Stray Cat Patrol: Multitudes of Feral Cats Deployed in NYC War on Rats!

NEW YORK – Multitudes of feral cats are now roaming New York City’s concrete jungle, and some now have a very practical purpose: They are helping to curb the city’s rat population.

A group of volunteers who were trained by the NYC Feral Cat Initiative traps wild cat colonies that have become a nuisance or been threatened by construction, then spays or neuters and also vaccinates them. The goal is to return them all to their home territory, but some end up in areas rife with rats.

Feline rat patrols help keep watch over city delis and bodegas, car dealerships and the grounds of a Greenwich Village church. Four cats roam the loading dock over at the Jacob K. Javits Convention Center, where food deliveries and garbage have drawn rodents for years.

“We used to hire exterminators, but nature has a better solution,” explained Rebecca Marshall, the sustainability manager at the 1.8-million-square-foot center. “And cats don’t cost anything.”

Approximately 6,000 volunteers have completed workshops where they’ve learned proper ways to trap cats.

The program being managed through the privately funded Mayor’s Alliance for NYC’s Animals, a coalition of more than 150 animal rescue groups and shelters. It estimates that as many as half a million feral and stray cats roam New York’s five boroughs.

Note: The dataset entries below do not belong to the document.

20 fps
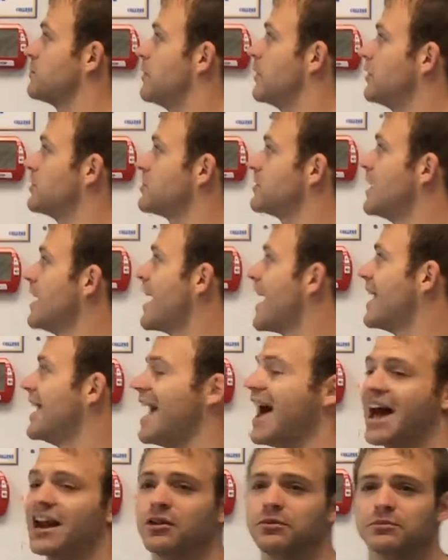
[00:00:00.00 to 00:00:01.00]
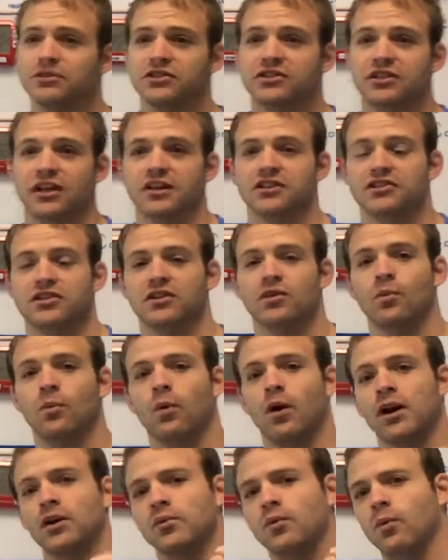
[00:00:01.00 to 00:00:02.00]
boats, and Adams doesn't
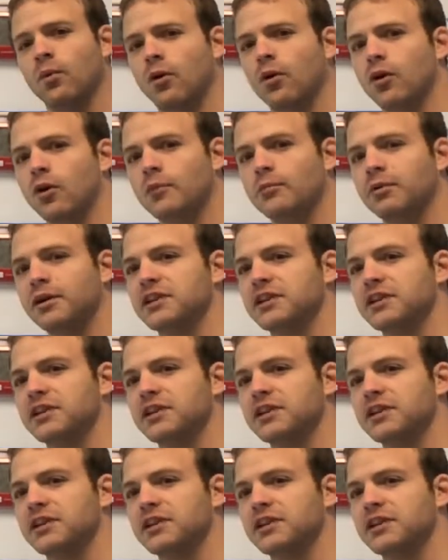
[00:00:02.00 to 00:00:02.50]
want war,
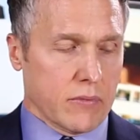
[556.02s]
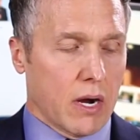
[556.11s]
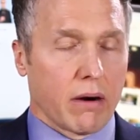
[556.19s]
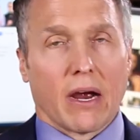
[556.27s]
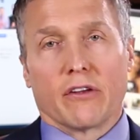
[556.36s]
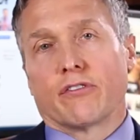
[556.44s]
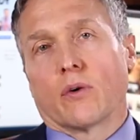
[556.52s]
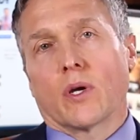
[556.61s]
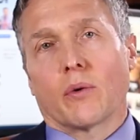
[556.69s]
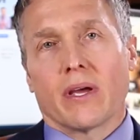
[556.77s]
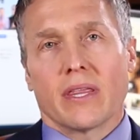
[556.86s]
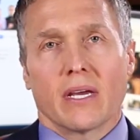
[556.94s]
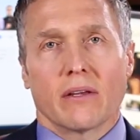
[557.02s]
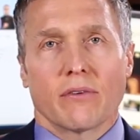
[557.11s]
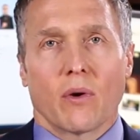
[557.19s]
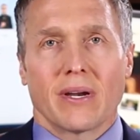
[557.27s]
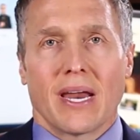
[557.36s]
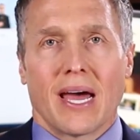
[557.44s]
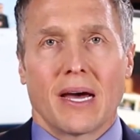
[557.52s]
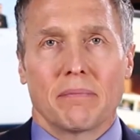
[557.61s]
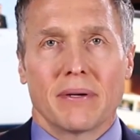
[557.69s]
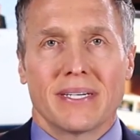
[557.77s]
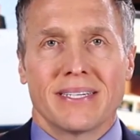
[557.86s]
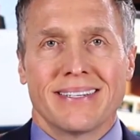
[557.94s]
All right, so what do I think is going to
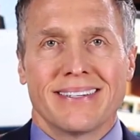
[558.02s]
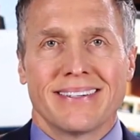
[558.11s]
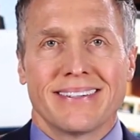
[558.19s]
happen?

The life of a street cat is not an easy one. Some are former pets that were abandoned by owners. Plenty of them die off from disease and malnutrition or are hit by vehicles. Others may end up ingesting poisoned cat food — set deliberately to get rid of them, cat advocates say.

Many of the animals are also sadly displaced as a result of New York’s development, with new construction creating perilous conditions for those that once inhabited the city’s nooks and crannies, from vacant lots, decaying factories and also empty warehouses.

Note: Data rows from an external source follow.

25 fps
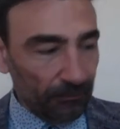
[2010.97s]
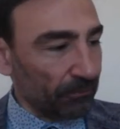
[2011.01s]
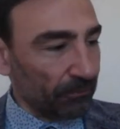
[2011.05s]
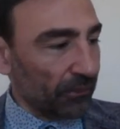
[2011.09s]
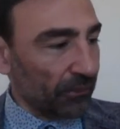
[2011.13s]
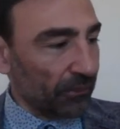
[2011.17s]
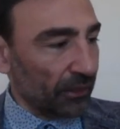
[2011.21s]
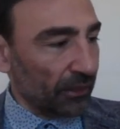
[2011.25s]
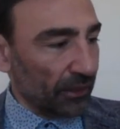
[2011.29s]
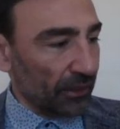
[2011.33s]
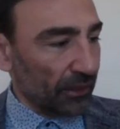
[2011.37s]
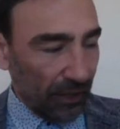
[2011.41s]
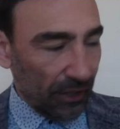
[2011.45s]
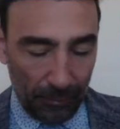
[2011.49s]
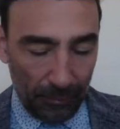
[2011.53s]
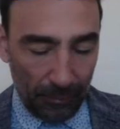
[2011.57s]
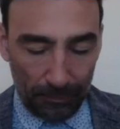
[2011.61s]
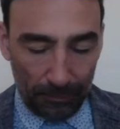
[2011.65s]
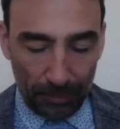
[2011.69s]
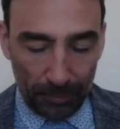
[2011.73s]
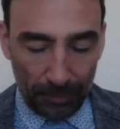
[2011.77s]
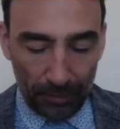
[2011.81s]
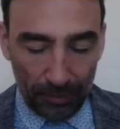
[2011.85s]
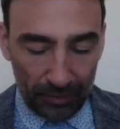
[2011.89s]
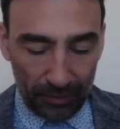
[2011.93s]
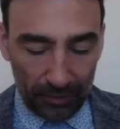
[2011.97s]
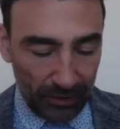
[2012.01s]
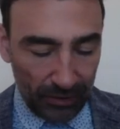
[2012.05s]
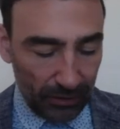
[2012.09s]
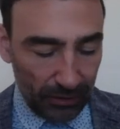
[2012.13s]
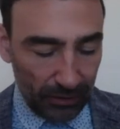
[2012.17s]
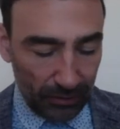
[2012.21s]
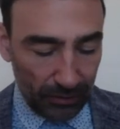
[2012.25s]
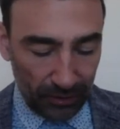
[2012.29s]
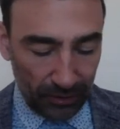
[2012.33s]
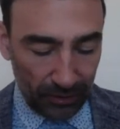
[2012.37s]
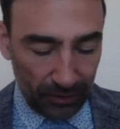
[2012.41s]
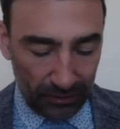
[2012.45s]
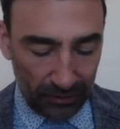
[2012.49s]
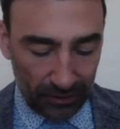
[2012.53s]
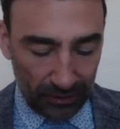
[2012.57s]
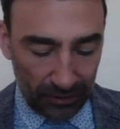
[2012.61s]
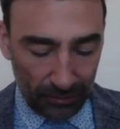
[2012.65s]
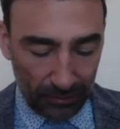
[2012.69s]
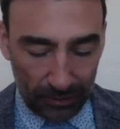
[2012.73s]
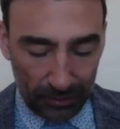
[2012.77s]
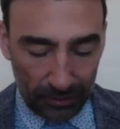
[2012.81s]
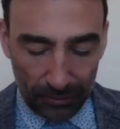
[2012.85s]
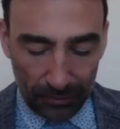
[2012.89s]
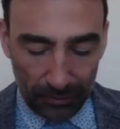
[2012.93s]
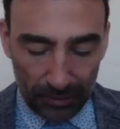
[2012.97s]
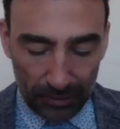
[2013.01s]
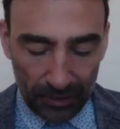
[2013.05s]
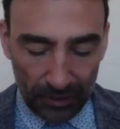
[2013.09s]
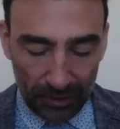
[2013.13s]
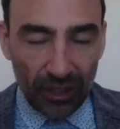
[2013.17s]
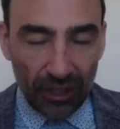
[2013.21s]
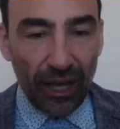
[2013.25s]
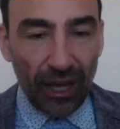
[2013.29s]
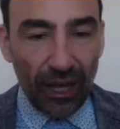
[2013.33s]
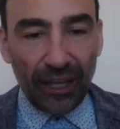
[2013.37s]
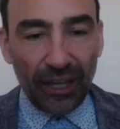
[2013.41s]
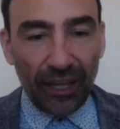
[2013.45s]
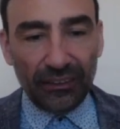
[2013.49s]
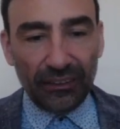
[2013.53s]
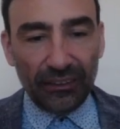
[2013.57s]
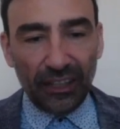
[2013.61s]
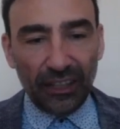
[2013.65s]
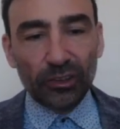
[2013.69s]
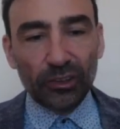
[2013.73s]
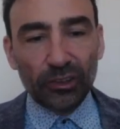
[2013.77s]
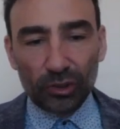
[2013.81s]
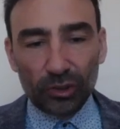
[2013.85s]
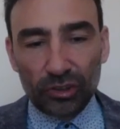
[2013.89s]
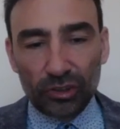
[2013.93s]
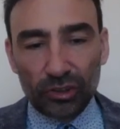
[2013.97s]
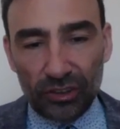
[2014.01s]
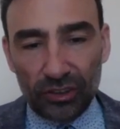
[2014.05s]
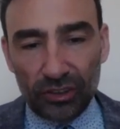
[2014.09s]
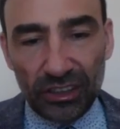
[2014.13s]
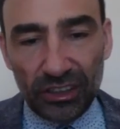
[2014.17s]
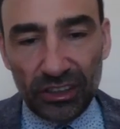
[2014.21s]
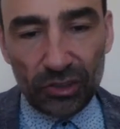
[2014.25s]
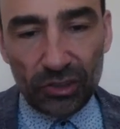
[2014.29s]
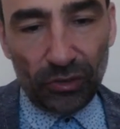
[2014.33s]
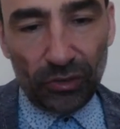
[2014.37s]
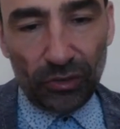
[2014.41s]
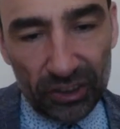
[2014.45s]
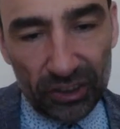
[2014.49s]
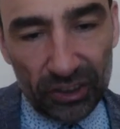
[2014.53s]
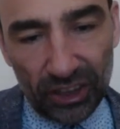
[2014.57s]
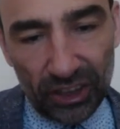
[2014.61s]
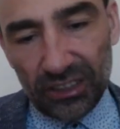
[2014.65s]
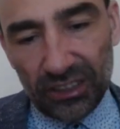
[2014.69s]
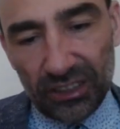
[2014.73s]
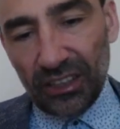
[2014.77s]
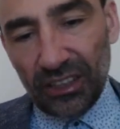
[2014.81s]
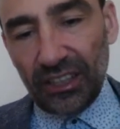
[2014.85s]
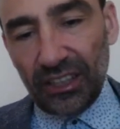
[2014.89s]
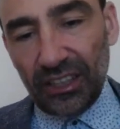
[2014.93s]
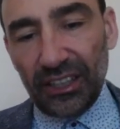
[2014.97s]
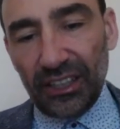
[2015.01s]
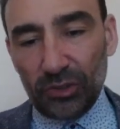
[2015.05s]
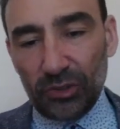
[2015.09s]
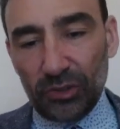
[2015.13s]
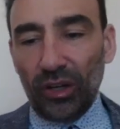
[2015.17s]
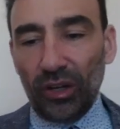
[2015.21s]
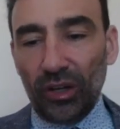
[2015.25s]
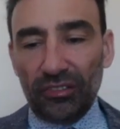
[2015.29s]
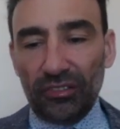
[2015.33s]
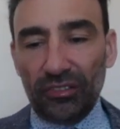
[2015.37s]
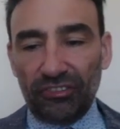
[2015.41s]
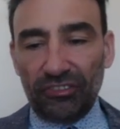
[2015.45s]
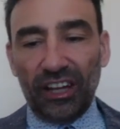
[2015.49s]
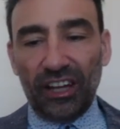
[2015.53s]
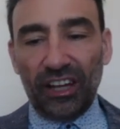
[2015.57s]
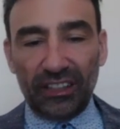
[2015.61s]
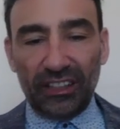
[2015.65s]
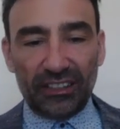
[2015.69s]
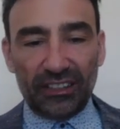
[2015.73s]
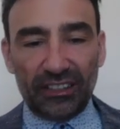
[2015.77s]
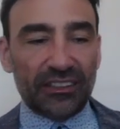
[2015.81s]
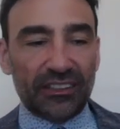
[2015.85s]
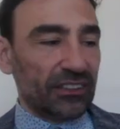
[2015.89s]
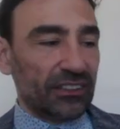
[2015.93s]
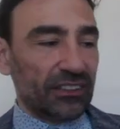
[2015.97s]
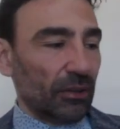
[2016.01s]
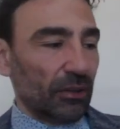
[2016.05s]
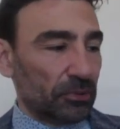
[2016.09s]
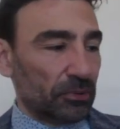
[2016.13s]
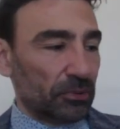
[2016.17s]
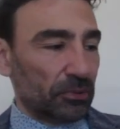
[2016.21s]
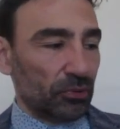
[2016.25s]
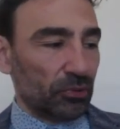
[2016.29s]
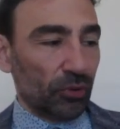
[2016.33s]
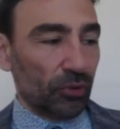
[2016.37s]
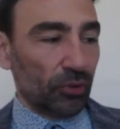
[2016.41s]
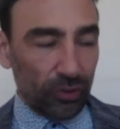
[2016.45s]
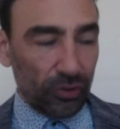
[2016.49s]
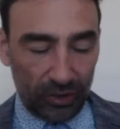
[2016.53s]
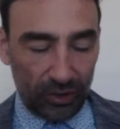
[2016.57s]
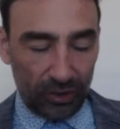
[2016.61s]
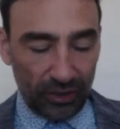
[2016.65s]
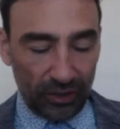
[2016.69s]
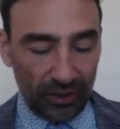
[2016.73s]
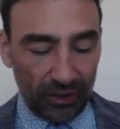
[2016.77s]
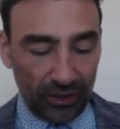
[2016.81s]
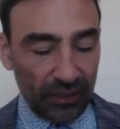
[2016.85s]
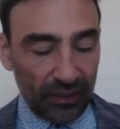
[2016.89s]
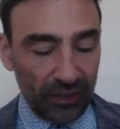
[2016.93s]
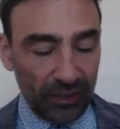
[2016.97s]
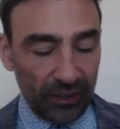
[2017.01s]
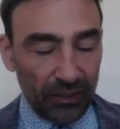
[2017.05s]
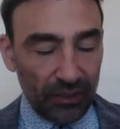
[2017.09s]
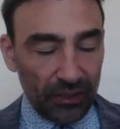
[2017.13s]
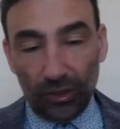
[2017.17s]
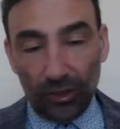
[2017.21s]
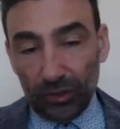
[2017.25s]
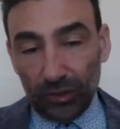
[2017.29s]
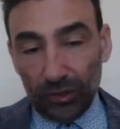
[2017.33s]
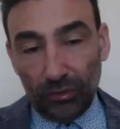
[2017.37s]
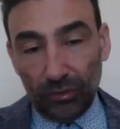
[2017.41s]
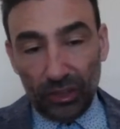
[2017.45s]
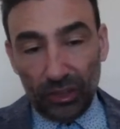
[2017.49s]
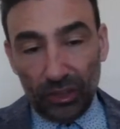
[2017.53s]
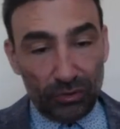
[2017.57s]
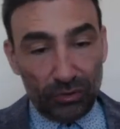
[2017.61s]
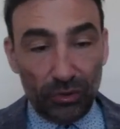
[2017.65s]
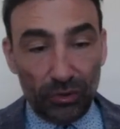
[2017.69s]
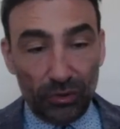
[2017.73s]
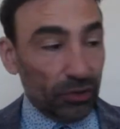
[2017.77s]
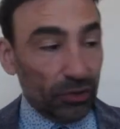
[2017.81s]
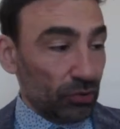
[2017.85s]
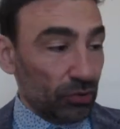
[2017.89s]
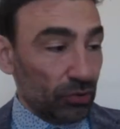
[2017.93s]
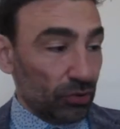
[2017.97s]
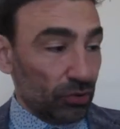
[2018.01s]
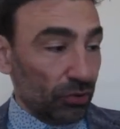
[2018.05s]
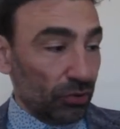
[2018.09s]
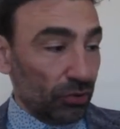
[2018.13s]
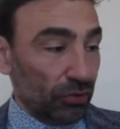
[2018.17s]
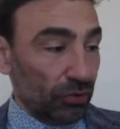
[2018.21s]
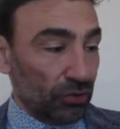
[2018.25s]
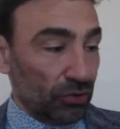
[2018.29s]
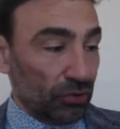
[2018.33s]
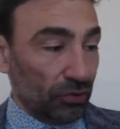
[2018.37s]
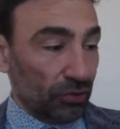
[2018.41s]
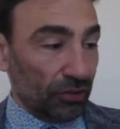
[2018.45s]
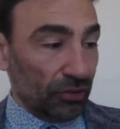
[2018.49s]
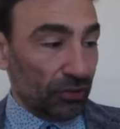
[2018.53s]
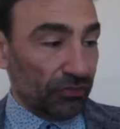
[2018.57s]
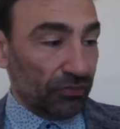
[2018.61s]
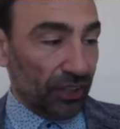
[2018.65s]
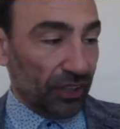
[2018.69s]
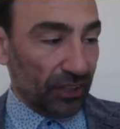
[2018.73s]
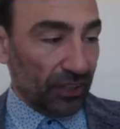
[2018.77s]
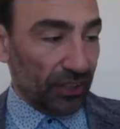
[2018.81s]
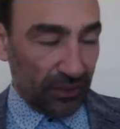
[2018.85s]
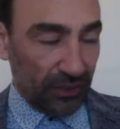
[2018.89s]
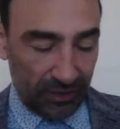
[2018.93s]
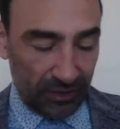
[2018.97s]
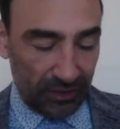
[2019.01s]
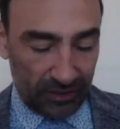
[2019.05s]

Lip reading: Apple equal WB. I tell you also this one just in case Y-Finance stops working. Otherwise we will use always Y-Finance.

One colony of two dozen cats currently living in a lot on Manhattan’s West Side are about to be displaced by construction on a new $3 billion office tower. A City Council member is currently working with residents and developers to make sure the creatures are moved to a safe location.

The Javits Center’s quartet of cats — Sylvester, Alfreda, Mama Cat and Ginger — were lured to its 56 loading docks just about two years ago with pet food brought by animal-loving employees. On a recent fall morning, Sylvester stationed himself next to a commercial truck and was ready to pounce if needed.

The cats are predators but don’t necessarily need to always kill the rats themselves. Instead, experts believe the feline scent and droppings repel the rodents.

“A mother rat will never give birth near a predator because the cats would eat the babies,” stated Jane Hoffman, president of the mayor’s alliance.

The cat population is controlled through spaying and neutering, which is provided free of charge by the Humane Society of New York and the ASPCA. In most cases, adoption is completely out of the question for feral cats because they are just too wild to be domesticated.

Thanks to all of the volunteers, states Marshall, “we’re protecting wildlife in the city, and the cats get a second chance at life.”